> I suppose that if the memory contains code, the process is killed (if ECC correction failed).
Generally, it would make the most sense to kill the process if the corrupted page is data, but if it's code, then maybe re-load that page from the executable file on non-volatile storage. (You might also be able to rescue some data pages from swap space this way.)
If you go that route, you should be able to avoid the code/data distinction entirely; as data pages can also be completly backed by files. I believe the kernel already keeps track of what pages are a clean copy of data from the filesystem, so I would think it would be a simple matter of essentially pageing out the corrupted data.
What would be interesting is if userspace could mark a region of memory as recomputable. If the kernel is notified of memory corruption there, it triggers a handler in the userspace process to rebuild the data. Granted, given the current state of hardware; I can't imagine that is anywhere near worth the effort to implement.
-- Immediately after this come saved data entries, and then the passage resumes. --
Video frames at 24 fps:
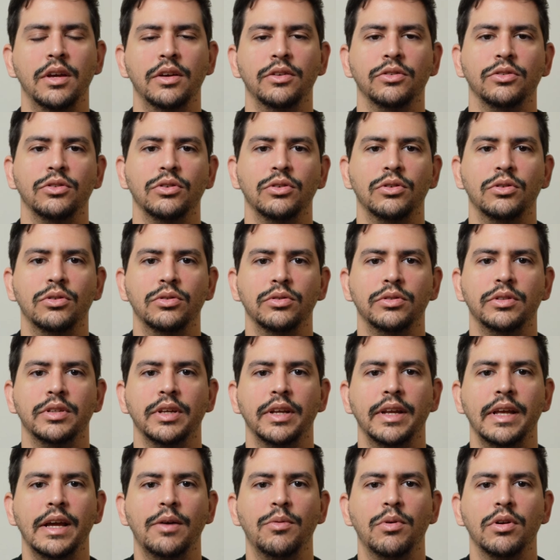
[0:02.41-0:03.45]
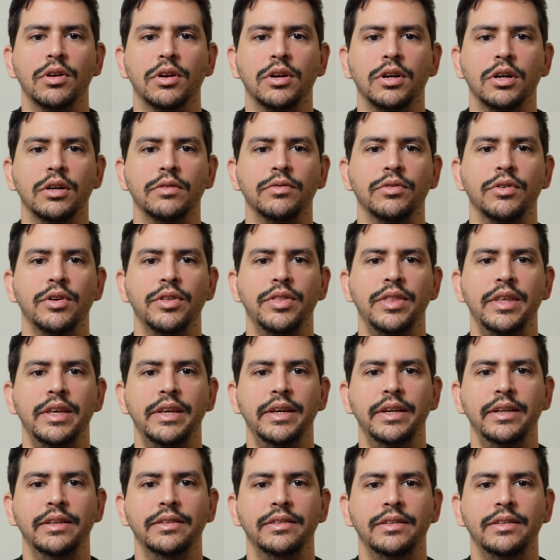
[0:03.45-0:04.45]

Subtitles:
So today I want to cover theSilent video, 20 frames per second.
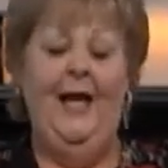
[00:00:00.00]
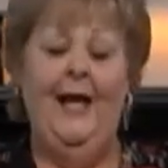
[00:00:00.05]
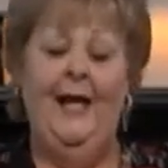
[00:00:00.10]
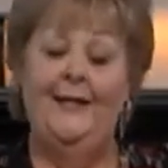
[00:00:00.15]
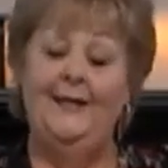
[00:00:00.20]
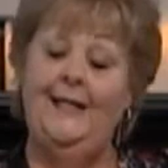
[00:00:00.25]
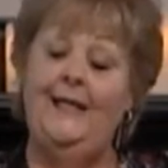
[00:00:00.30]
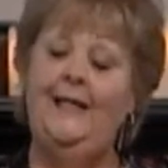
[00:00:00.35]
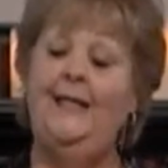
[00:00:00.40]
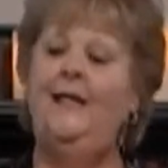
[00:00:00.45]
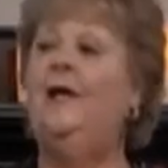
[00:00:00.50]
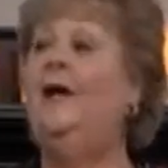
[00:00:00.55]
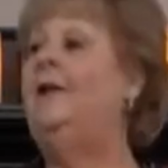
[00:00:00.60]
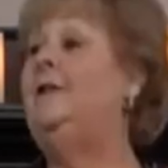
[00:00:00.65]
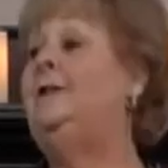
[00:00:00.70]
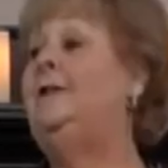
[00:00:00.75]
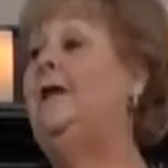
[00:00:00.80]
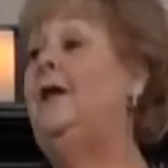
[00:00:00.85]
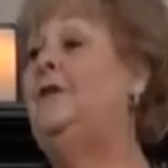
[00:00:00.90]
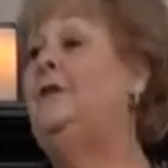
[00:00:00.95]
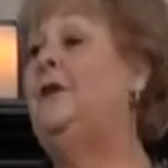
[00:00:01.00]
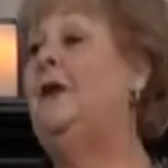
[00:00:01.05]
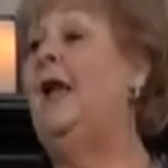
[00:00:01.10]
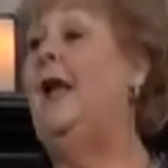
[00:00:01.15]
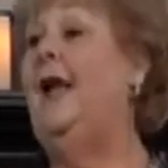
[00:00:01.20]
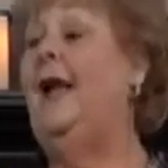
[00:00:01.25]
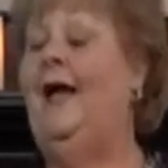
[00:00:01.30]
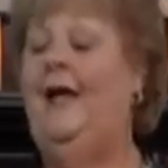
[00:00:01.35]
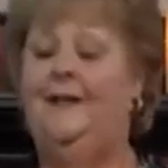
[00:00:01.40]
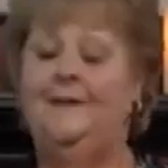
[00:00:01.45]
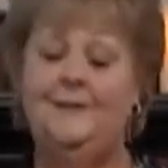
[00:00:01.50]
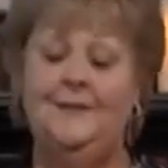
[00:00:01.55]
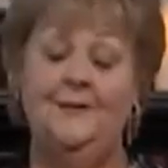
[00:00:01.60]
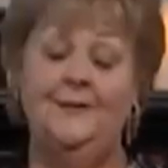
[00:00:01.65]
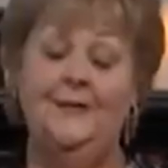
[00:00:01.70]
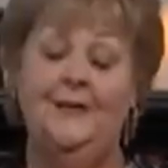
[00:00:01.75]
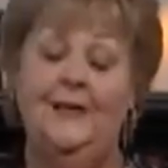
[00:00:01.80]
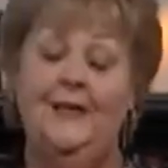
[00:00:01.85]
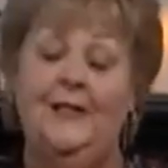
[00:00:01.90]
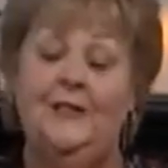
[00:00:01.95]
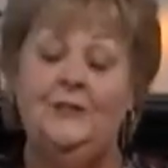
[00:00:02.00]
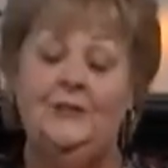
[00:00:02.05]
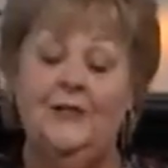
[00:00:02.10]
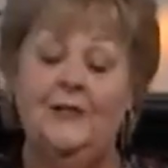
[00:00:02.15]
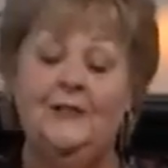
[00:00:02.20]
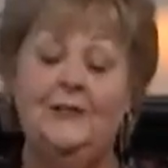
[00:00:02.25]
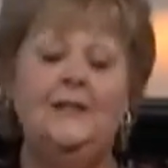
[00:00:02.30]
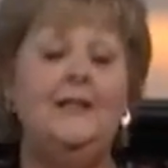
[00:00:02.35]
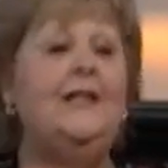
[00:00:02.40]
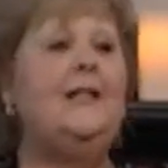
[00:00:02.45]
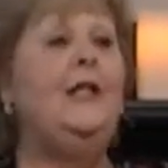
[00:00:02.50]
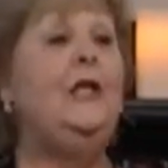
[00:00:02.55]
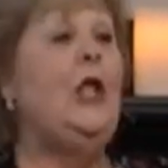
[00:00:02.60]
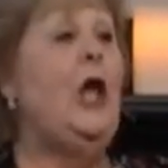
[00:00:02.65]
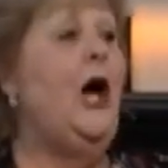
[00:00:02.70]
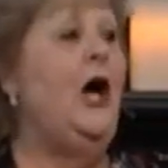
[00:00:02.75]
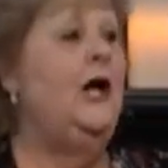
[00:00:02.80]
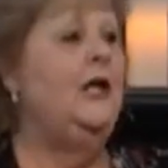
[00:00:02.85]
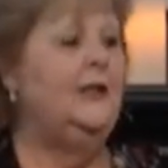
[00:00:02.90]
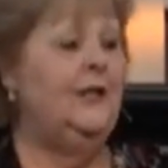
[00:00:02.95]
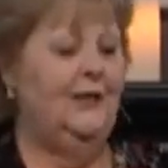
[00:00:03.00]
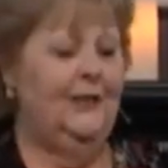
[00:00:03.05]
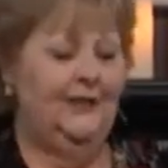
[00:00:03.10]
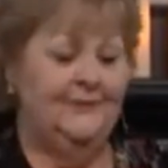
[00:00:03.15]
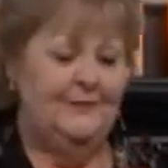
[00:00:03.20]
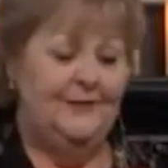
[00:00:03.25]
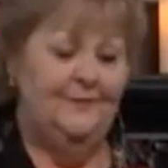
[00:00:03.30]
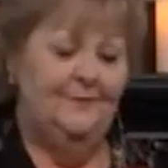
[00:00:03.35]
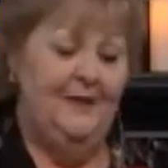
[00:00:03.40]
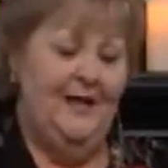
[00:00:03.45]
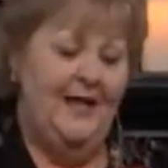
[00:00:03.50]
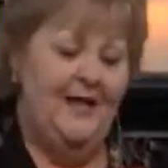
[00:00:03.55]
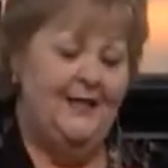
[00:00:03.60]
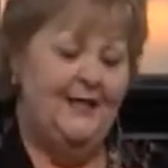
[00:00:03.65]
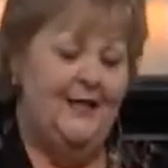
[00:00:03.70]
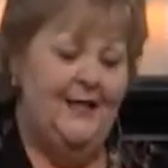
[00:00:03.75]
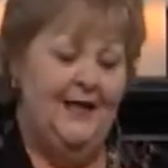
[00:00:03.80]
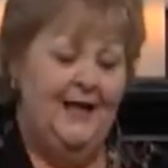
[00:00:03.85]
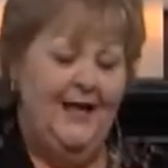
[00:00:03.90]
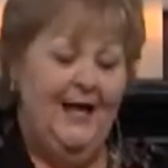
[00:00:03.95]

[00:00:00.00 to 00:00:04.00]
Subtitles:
And he, on the other hand, took a little longer to makeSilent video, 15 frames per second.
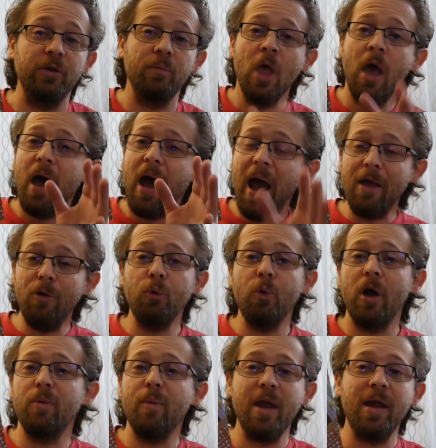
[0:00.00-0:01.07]
So highly
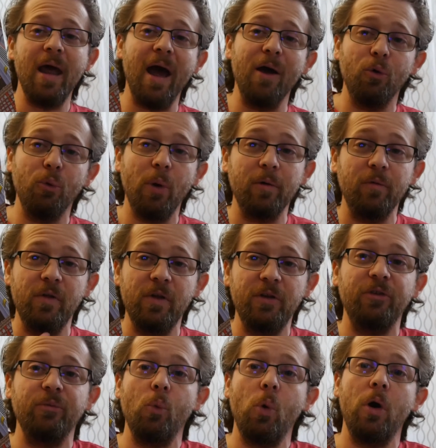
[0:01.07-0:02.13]
recommend it. Highly recommend
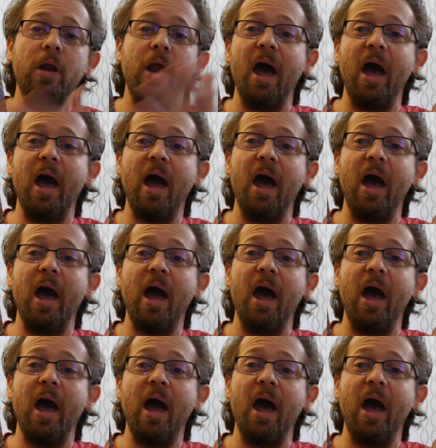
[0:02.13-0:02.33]
this one.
> What would be interesting is if userspace could mark a region of memory as recomputable.
I believe there's already some support for things like this, but intended as a mechanism to gracefully handle memory pressure rather than corruption. Apple has a Purgeable Memory mechanism, but handled through higher-level interfaces rather than something like madvise().
Generally, it would make the most sense to kill the process if the corrupted page is data, but if it's code, then maybe re-load that page from the executable file on non-volatile storage. (You might also be able to rescue some data pages from swap space this way.)